Dennise Sullivan
She was 15 years old when she went missing from Moab, Utah on July 4th, 1961.
She was on vacation with her mother and her mother's finance from Rockville, Connecticut.
There was a man on the side of the road having car trouble near Dead Horse Point.
After the man flagged them down they pulled over to help.
After they stopped, he pulled out a .22-caliber rifle and demanded money.
Jeannette Sullivan threw $250 on the road, made some comment about the man and turned to get into her car when she was fatally shot in the back of the head.
The man shot her finance, Charles Boothroyd, in the face twice.
He left for dead, but he survived to tell officers about the crime.
Denise, had stayed in the car.
She started the vehicle and tried to drive away.
The gunman chased her down in his car, forced the car off the road and kidnapped her.
Her body was never found.
About 10:30 p.m. on July 7, 1961, lawmen stopped Able B. Aragon car at a roadblock at Crescent Junction.
He was a 35 year old, unemployed WWII Marine Corps veteran from Price who had earned the Navy Cross.
He was known as a nice guy and a family man.
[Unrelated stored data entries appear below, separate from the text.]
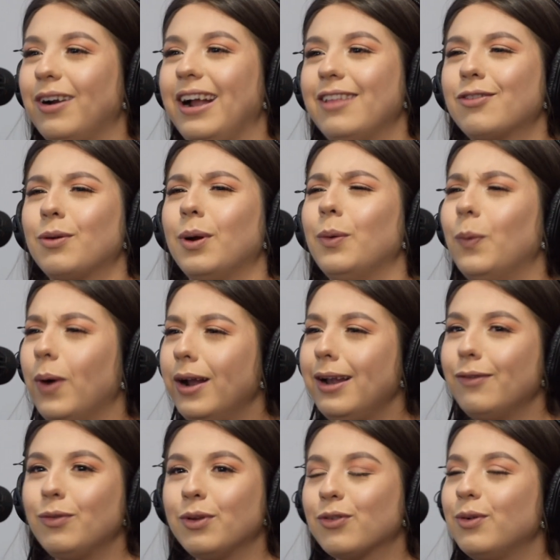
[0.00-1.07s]
at Square One.
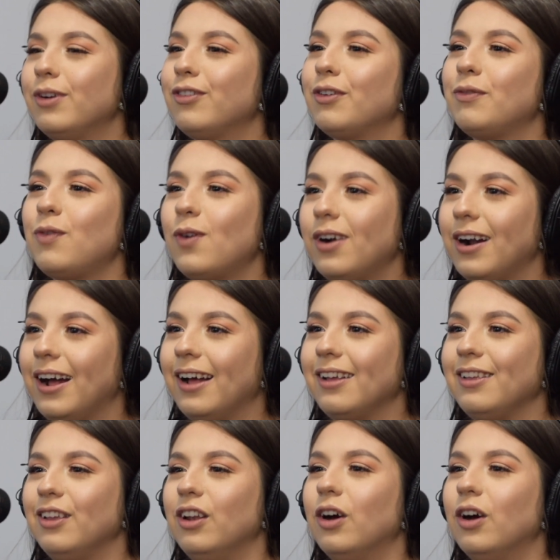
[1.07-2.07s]
Everyone's going to Sephora, you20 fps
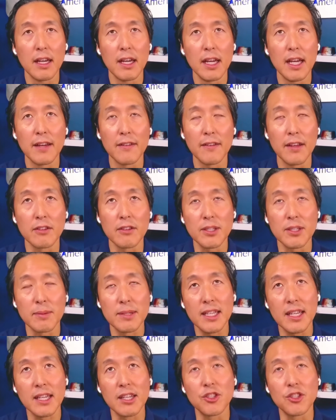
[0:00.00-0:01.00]
if
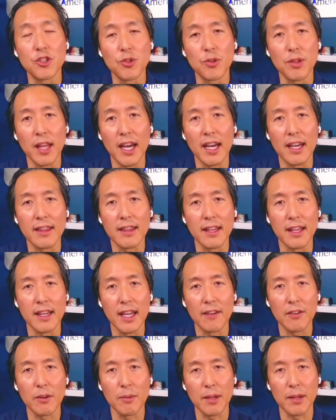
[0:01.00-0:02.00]
somebody's going to do that, the
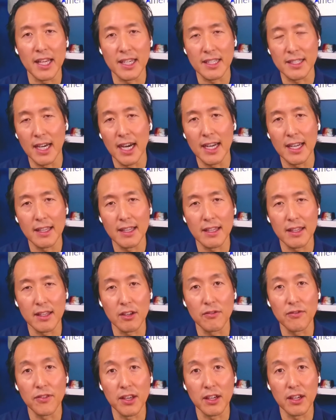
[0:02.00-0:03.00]
inevitable anxiety that they'll
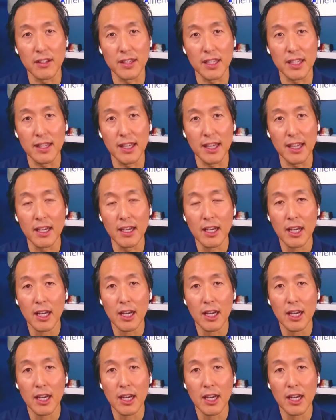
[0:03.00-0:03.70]
feel that they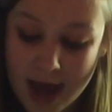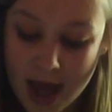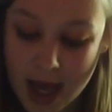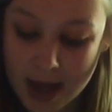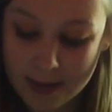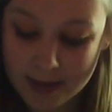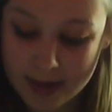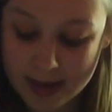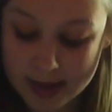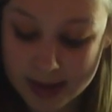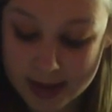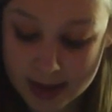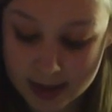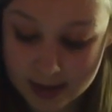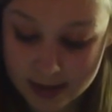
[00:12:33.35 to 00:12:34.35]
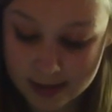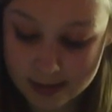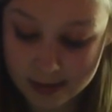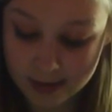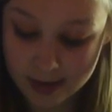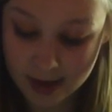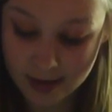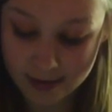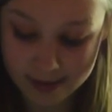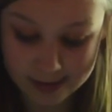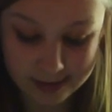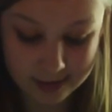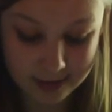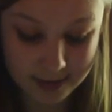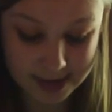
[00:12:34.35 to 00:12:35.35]
hoping that she could talk her out
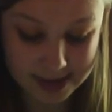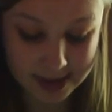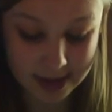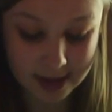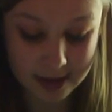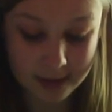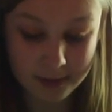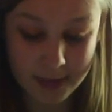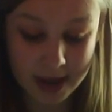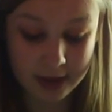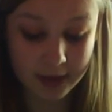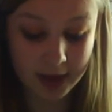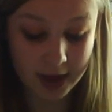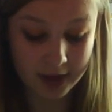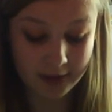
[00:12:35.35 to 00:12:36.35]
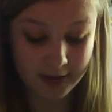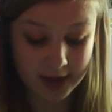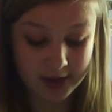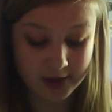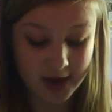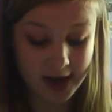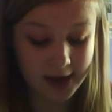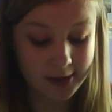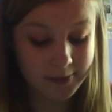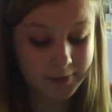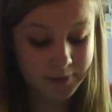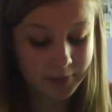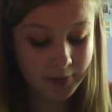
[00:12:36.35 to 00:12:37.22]
of the wedding and back on her career track.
He was missing, and his license plate matched the partial number that was reported.
When an FBI agent tried to question him, he shot himself in the head with a pistol.
Denise Sullivan and the .22-caliber rifle were not in the car.
He was transported to the Moab hospital, but died two hours later.
Attention now was on a remote area called Polar Mesa.
It is a uranium mining camp near the Colorado border.
A cook at Polar Mesa told officers she had talked to Able, who had been camping there.At the camp, officers found clothes belonging to able hidden under a bush, along with the .22 rifle and a short-handled shovel.
There was no sign of the missing teenager.
There were a lot of ore mines down there, some of which were searched, but there was no sign of Dennise.